Postprocessing: DMR Detection - GarrettJenkinson/informME GitHub Wiki

The user can use a provided utility to perform DMR detection using the Jensen-Shannon distance (JSD) based on the method described in [2]. This utility must be run within an R session.

Usage in R (when replicate reference data is available):

    setwd("/path/to/informME/src/R_src/")
    source("jsDMR.R") 
    runReplicateDMR(refVrefFiles,testVrefFiles,inFolder,outFolder)

where

  • refVrefFiles is a vector of BIGWIG file names that contain the JSD values of all pairwise reference comparisons

  • testVrefFiles is a vector of BIGWIG file names that contain the JSD values of test/reference comparisons

  • inFolder is the directory that contains all JSD files

  • outFolder is the directory used to write the results

Usage in R (when no replicate reference data is available)

    setwd("/path/to/informME/src/R_src/")
    source("jsDMR.R") 
    runNoReplicateDMR(JSDfile,inFolder,outFolder)

where

  • JSDfile is the name of a BIGWIG file that contains the JSD values of a test/reference comparison

  • inFolder is the directory that contains the JSD file

  • outFolder is the directory used to write the result

NOTE 1: For this utilities, the following tools must be installed in R: rtracklayer, logitnorm, mixtools, annotatr, and Homo.sapiens

NOTE 2: More information about these utilities can be found in informME/src/R_src/postprocess/README.txt, with a relevant excerpt reproduced below:


jsDMR.R
-------

This is an R script that performs DMR detection using 
the Jensen-Shannon distance (JSD) based on the method 
described in [1]. Once DMR detection is done, the script
generates helpful annotation tables and figures.
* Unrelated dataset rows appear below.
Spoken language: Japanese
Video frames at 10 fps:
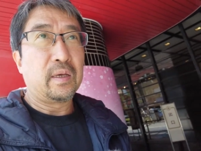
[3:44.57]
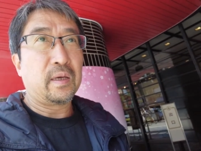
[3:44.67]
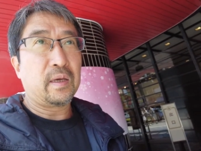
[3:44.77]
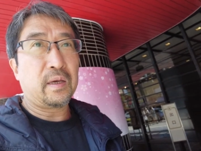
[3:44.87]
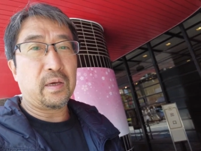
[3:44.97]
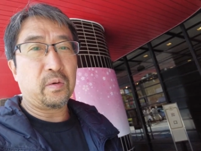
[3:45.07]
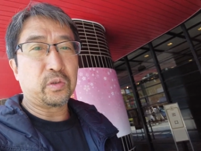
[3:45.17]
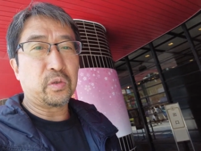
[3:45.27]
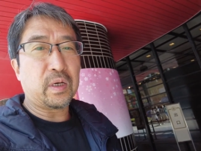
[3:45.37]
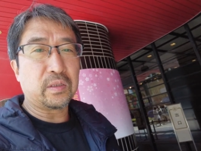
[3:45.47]
えー、お
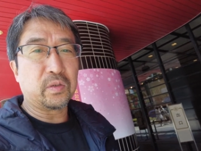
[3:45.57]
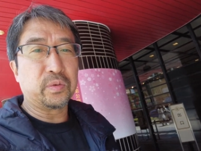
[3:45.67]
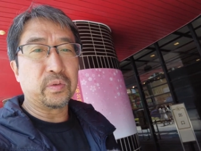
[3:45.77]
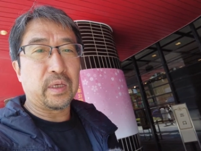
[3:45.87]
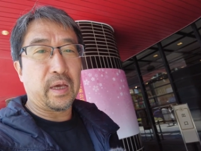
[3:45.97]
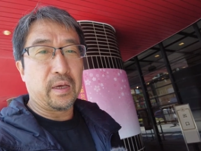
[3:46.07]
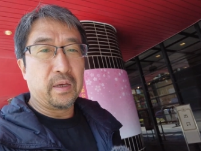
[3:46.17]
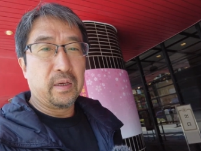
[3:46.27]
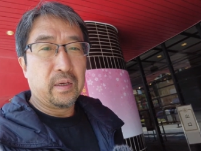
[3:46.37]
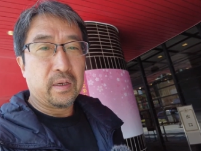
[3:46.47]
正月の風景、
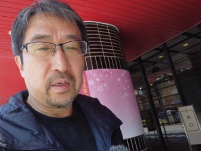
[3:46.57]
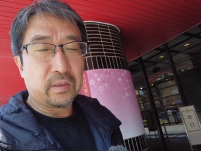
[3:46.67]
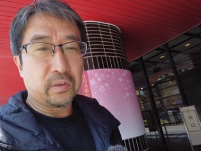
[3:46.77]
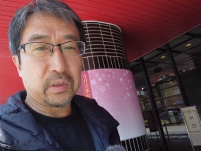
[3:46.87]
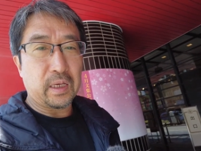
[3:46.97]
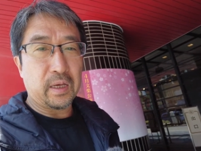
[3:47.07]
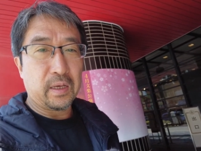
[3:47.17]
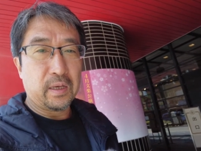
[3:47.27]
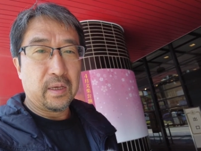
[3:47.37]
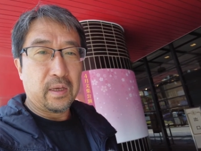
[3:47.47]
えー、そして、
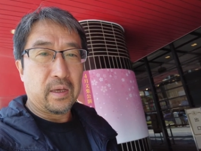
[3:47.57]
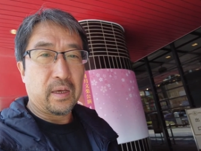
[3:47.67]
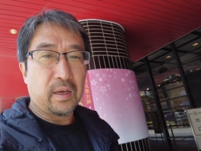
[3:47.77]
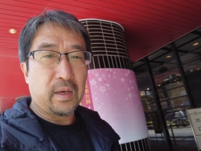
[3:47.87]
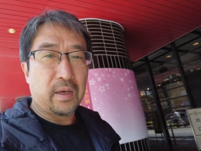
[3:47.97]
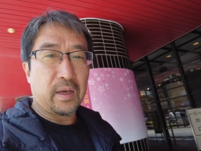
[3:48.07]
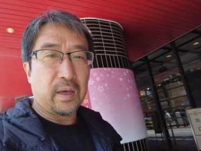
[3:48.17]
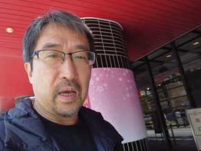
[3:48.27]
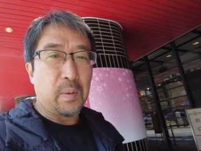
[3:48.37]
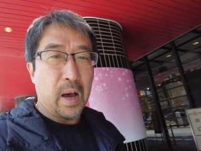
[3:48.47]

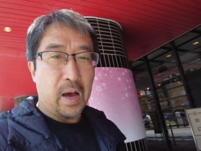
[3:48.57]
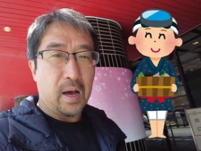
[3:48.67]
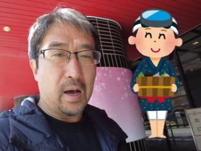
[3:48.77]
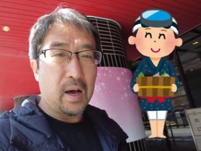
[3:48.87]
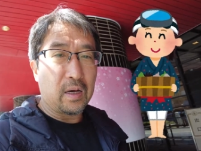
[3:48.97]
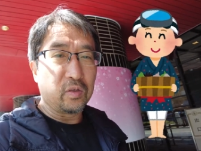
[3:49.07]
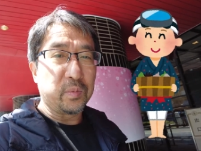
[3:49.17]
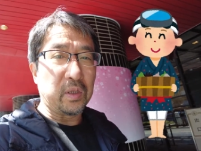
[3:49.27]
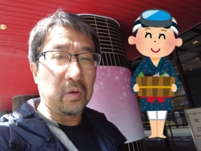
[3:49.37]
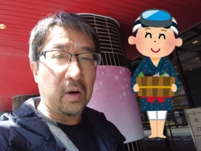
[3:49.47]
えー、天あ
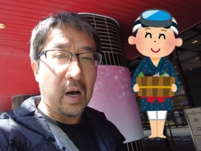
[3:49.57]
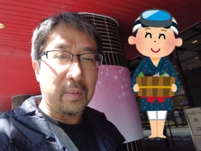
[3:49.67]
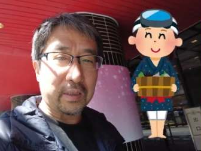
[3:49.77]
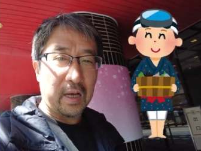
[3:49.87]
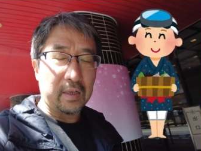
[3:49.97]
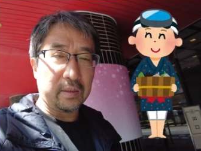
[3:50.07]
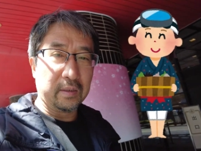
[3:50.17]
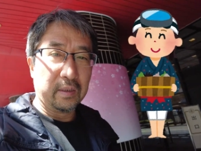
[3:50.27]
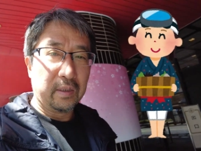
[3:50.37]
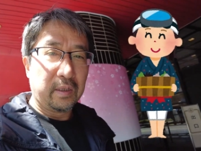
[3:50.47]
海の海さん、
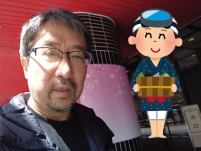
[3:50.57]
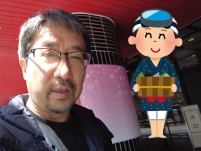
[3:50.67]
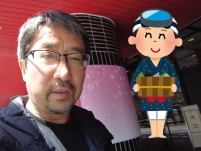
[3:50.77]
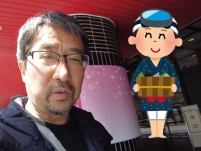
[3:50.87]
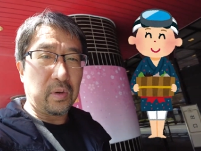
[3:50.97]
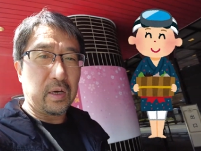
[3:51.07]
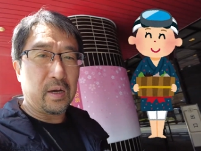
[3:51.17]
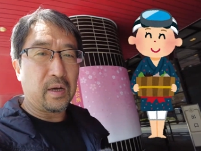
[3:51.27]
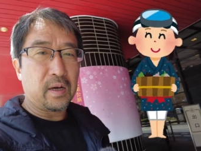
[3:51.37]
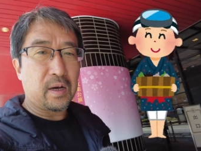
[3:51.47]
えー、そこから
It should 
be run within an R session.

  syntax (replicate reference data is available): 
 
   source("jsDMR.R") 
   runReplicateDMR(refVrefFiles,testVrefFiles,inFolder,outFolder,
   correction='XX',pAdjThresh=value) 
     
   # refVrefFiles is a vector of BIGWIG file names that contain  
   # the JSD values of all pairwise reference comparisons. 
   # For example: if 
   #
   # JSD-lungnormal-1-VS-lungnormal-2.bw
   # JSD-lungnormal-3-VS-lungnormal-1.bw 
   # JSD-lungnormal-3-VS-lungnormal-2.bw 
   #
   # are available, then set
   #
   # file1 <- "JSD-lungnormal-1-VS-lungnormal-2.bw"
   # file2 <- "JSD-lungnormal-3-VS-lungnormal-1.bw"
   # file3 <- "JSD-lungnormal-3-VS-lungnormal-2.bw"
   # refVrefFiles <- c(file1,file2,file3)
   #
   # testVrefFiles is a vector of BIGWIG file names that contain 
   # the JSD values of test/reference comparisons.
   # For example: if 
   #
   # JSD-lungcancer-1-VS-lungnormal-1.bw
   # JSD-lungcancer-2-VS-lungnormal-2.bw 
   # JSD-lungcancer-3-VS-lungnormal-3.bw 
   #
   # are available, then set
   #
   # file4 <- "JSD-lungcancer-1-VS-lungnormal-1.bw"
   # file5 <- "JSD-lungcancer-2-VS-lungnormal-2.bw"
   # file6 <- "JSD-lungcancer-3-VS-lungnormal-3.bw"
   # testVrefFiles <- c(file4,file5,file6)
   #
   # inFolder is the directory that contains all JSD files
   # outFolder is the directory used to write the results
   #
   # For example:
   # inFolder <- "/path/to/in-folder/"
   # outFolder <- "/path/to/out-folder/"
   #
   # correction is an optional argument that specifies the 
   # type of multiple hypothesis correction used:
   #
   # BY: Benjamini & Yekutieli (default).
   # BH: Benjamini & Hochberg
   # 
   # pAdjThresh is an optional argument that specifies the 
   # adjusted p-value threshold used (0.01 by default). 
   #
   # Examples: 
   #
   # Default usage: BY applied with FDR control at 0.01.
   #   runReplicateDMR(refVrefFiles,testVrefFiles,inFolder,outFolder)
   # 
   # Alternative usage: BY applied with FDR control at 0.05.
   #   runReplicateDMR(refVrefFiles,testVrefFiles,inFolder,outFolder,
   #                   pAdjThresh=0.05)
   #
   # Alternative usage: BH applied with FDR control at 0.05.
   #   runReplicateDMR(refVrefFiles,testVrefFiles,inFolder,outFolder,
   #		       correction='BH',pAdjThresh=0.05)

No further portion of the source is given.